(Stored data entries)

════

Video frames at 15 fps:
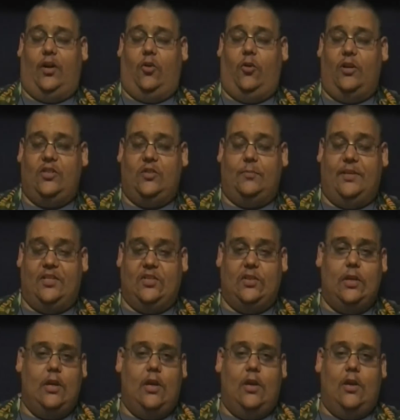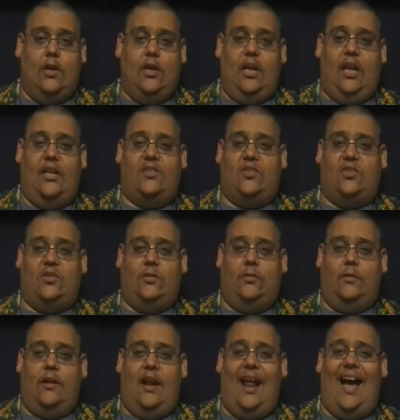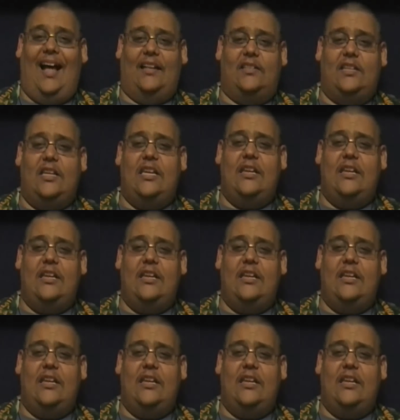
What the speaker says: Christmas. It is not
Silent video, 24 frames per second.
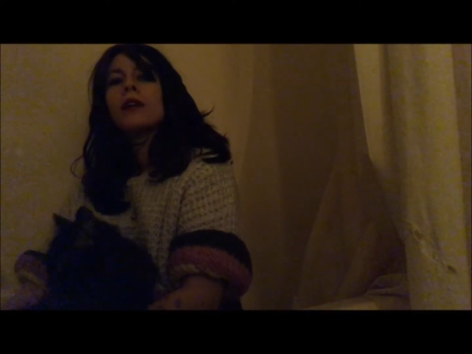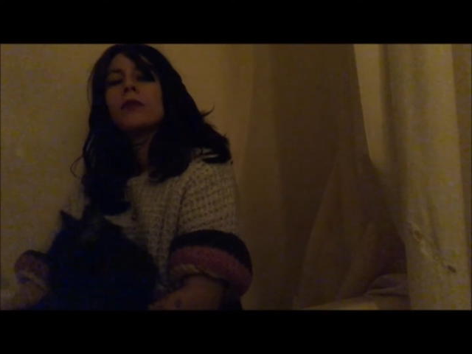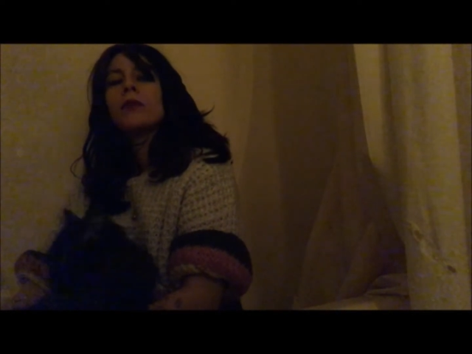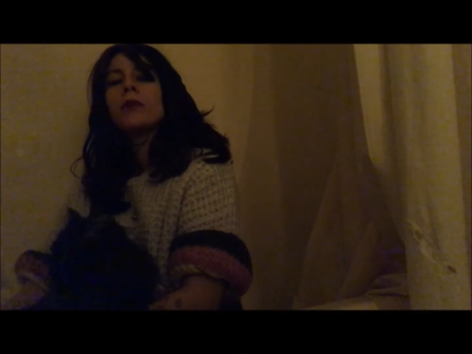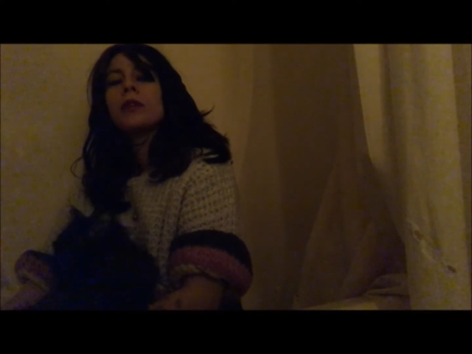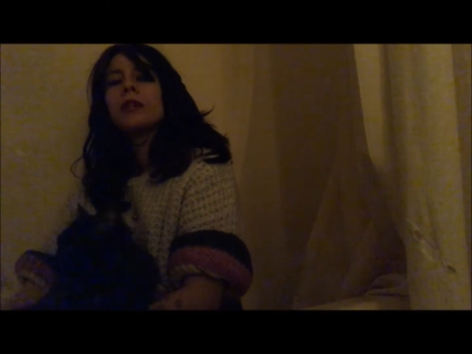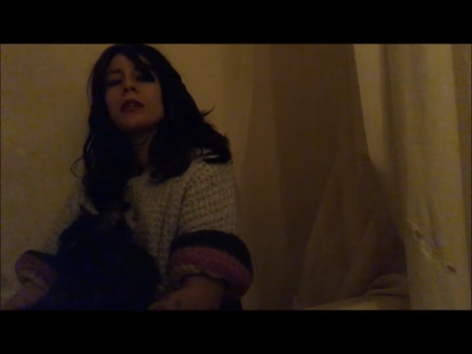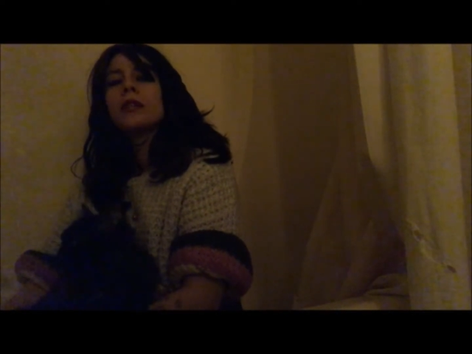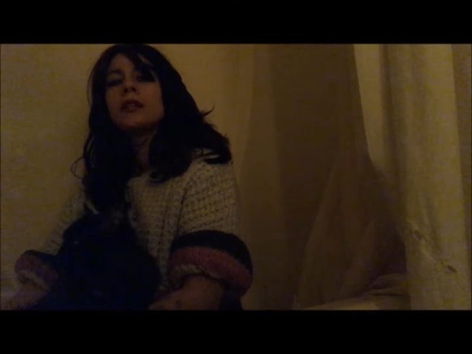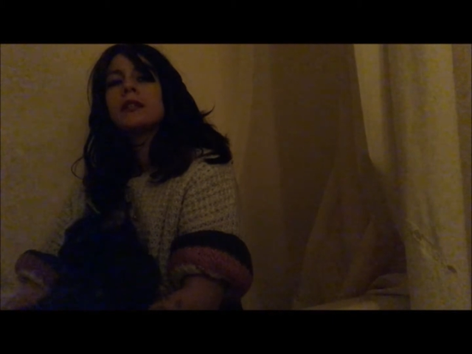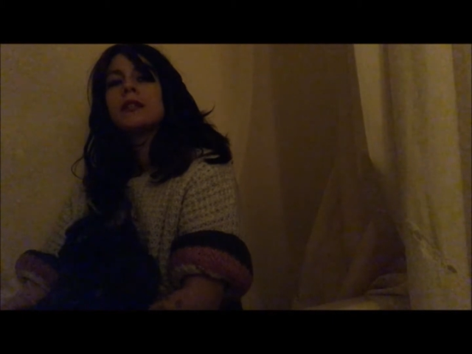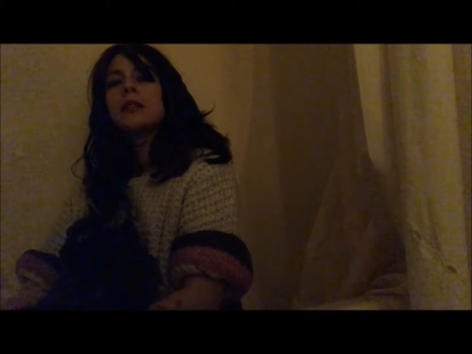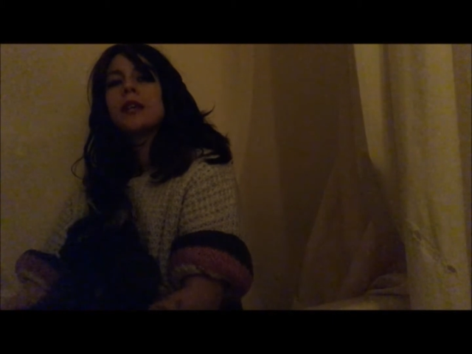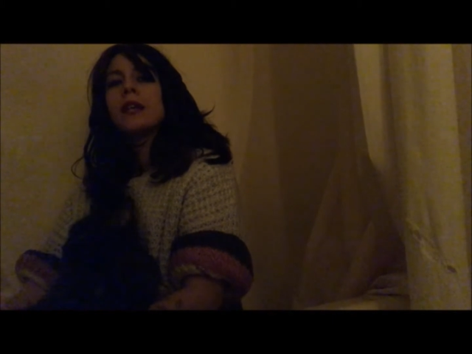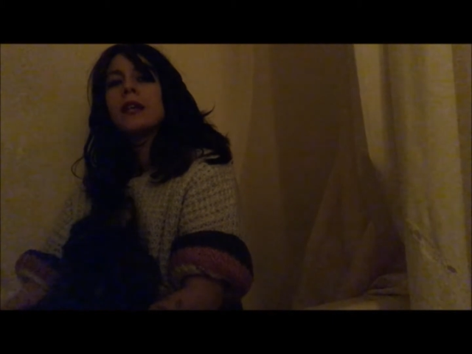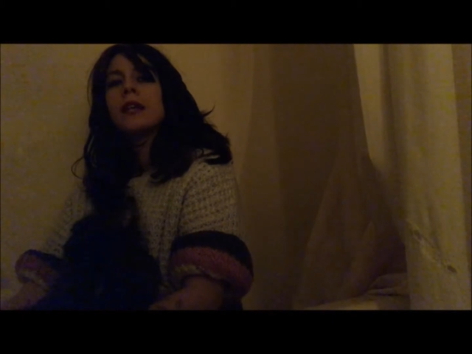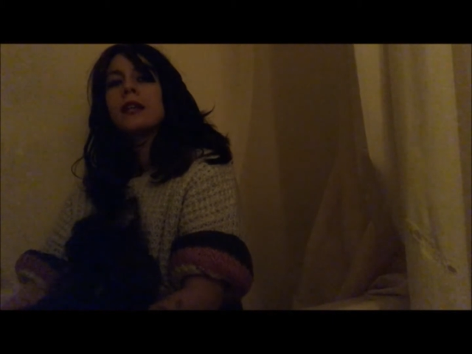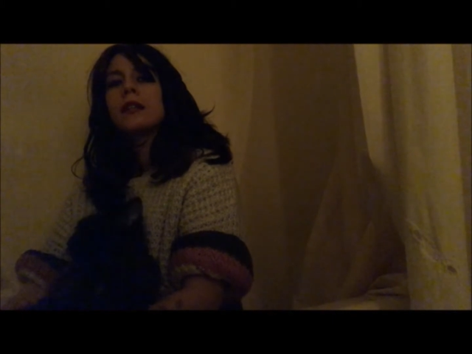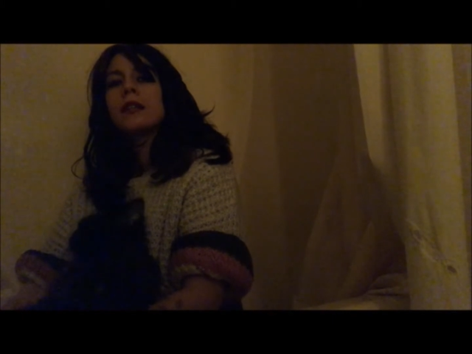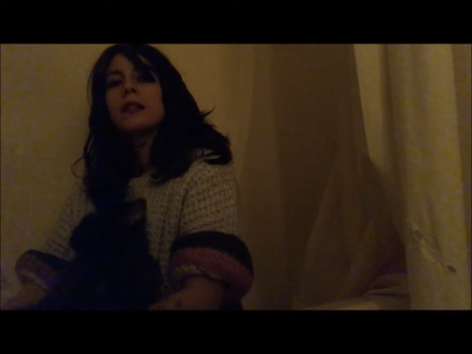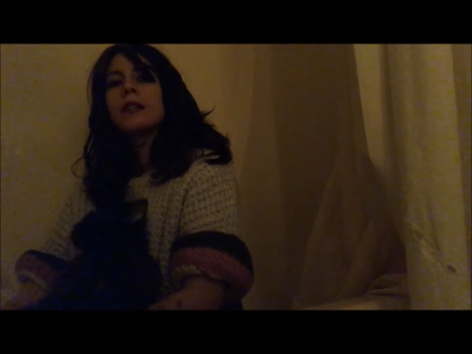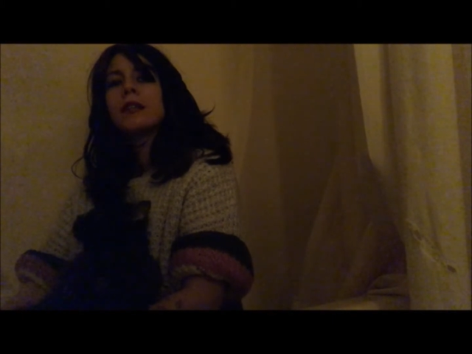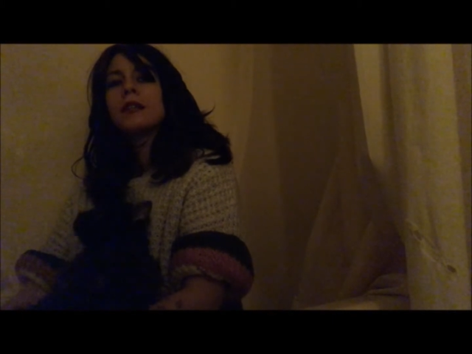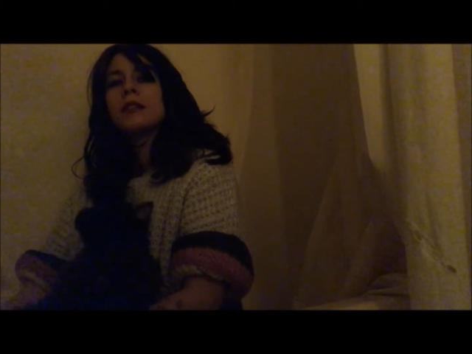we're gonna
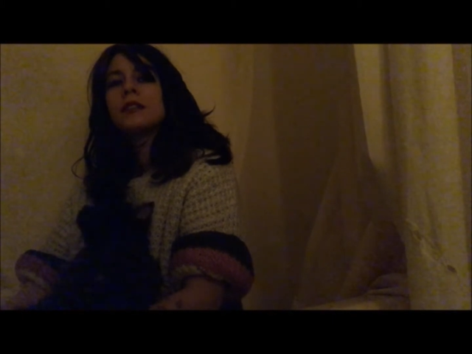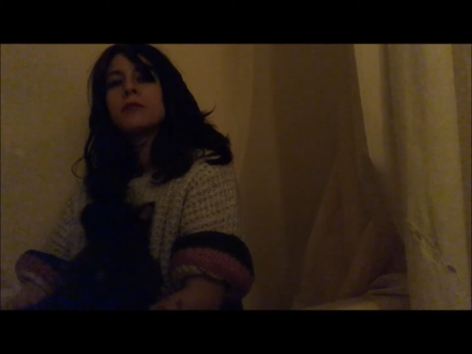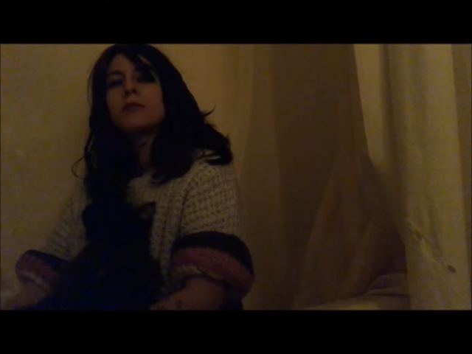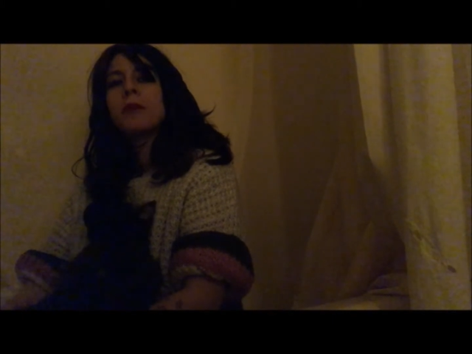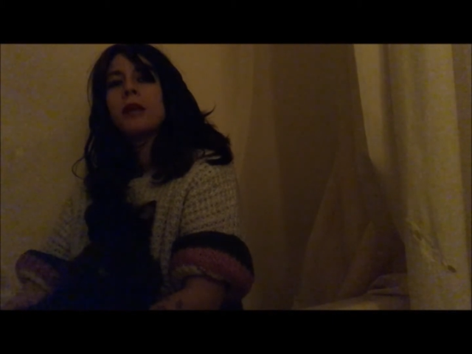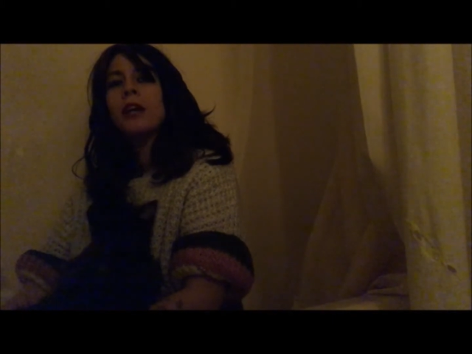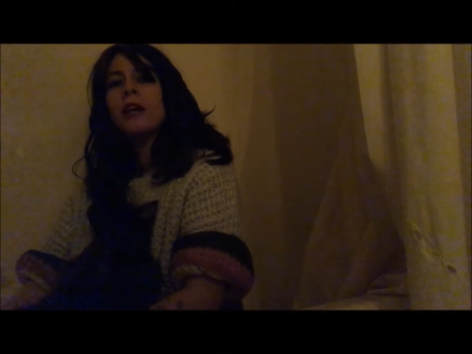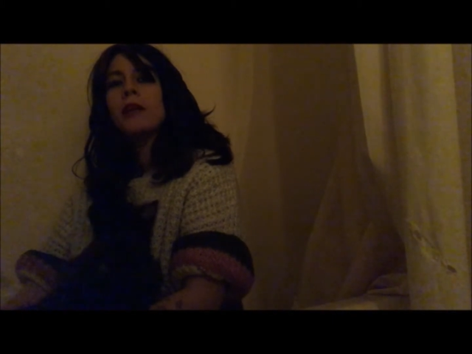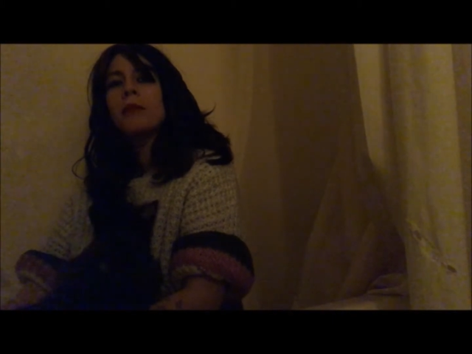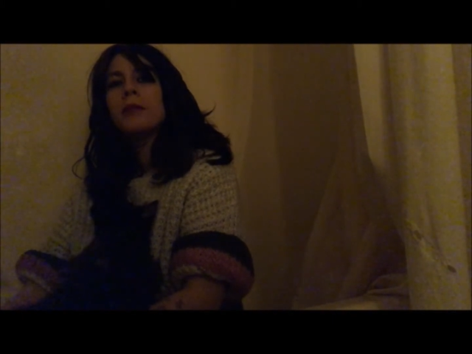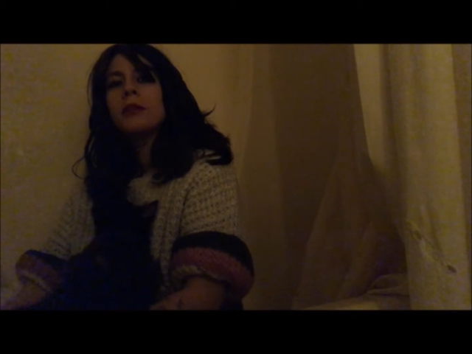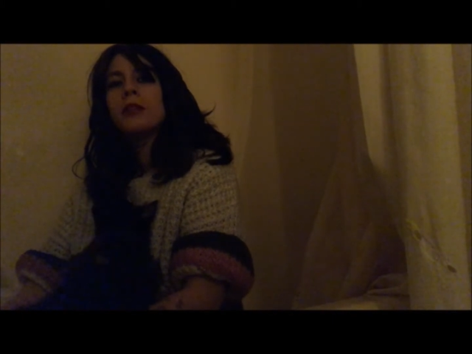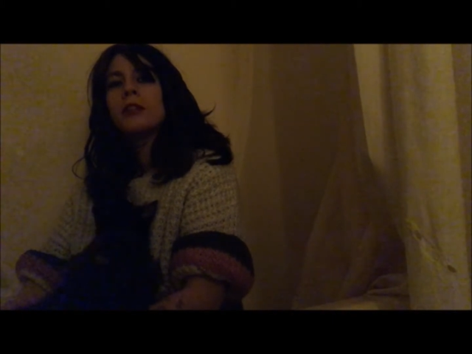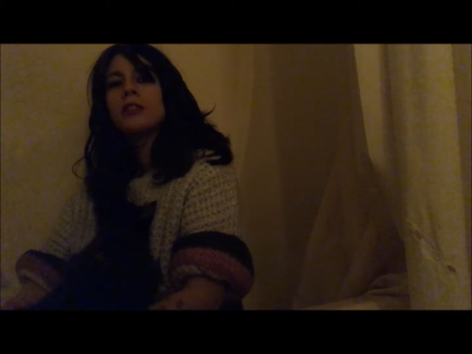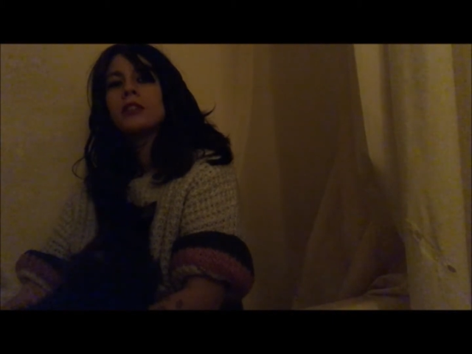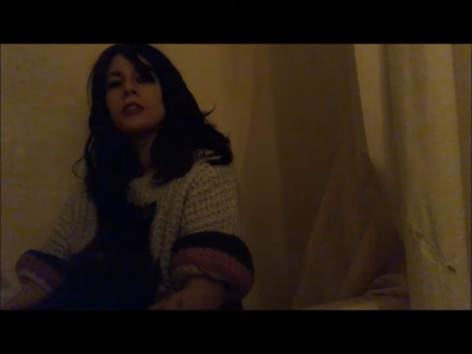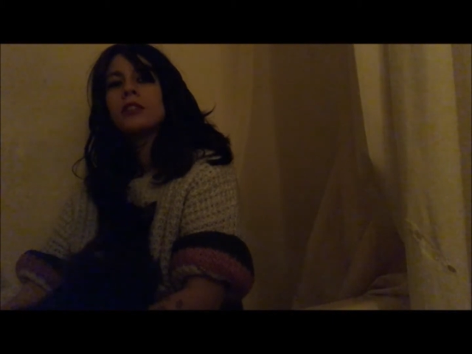take this baby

════

§ Task instructions
Would you give again, exactly as written, the lines from the one containing "What the speaker says: Christmas. It is not" through the end of the records, with no pictures and no other lines?

§ Solution for this task
What the speaker says: Christmas. It is not
Silent video, 24 frames per second.
we're gonna
take this baby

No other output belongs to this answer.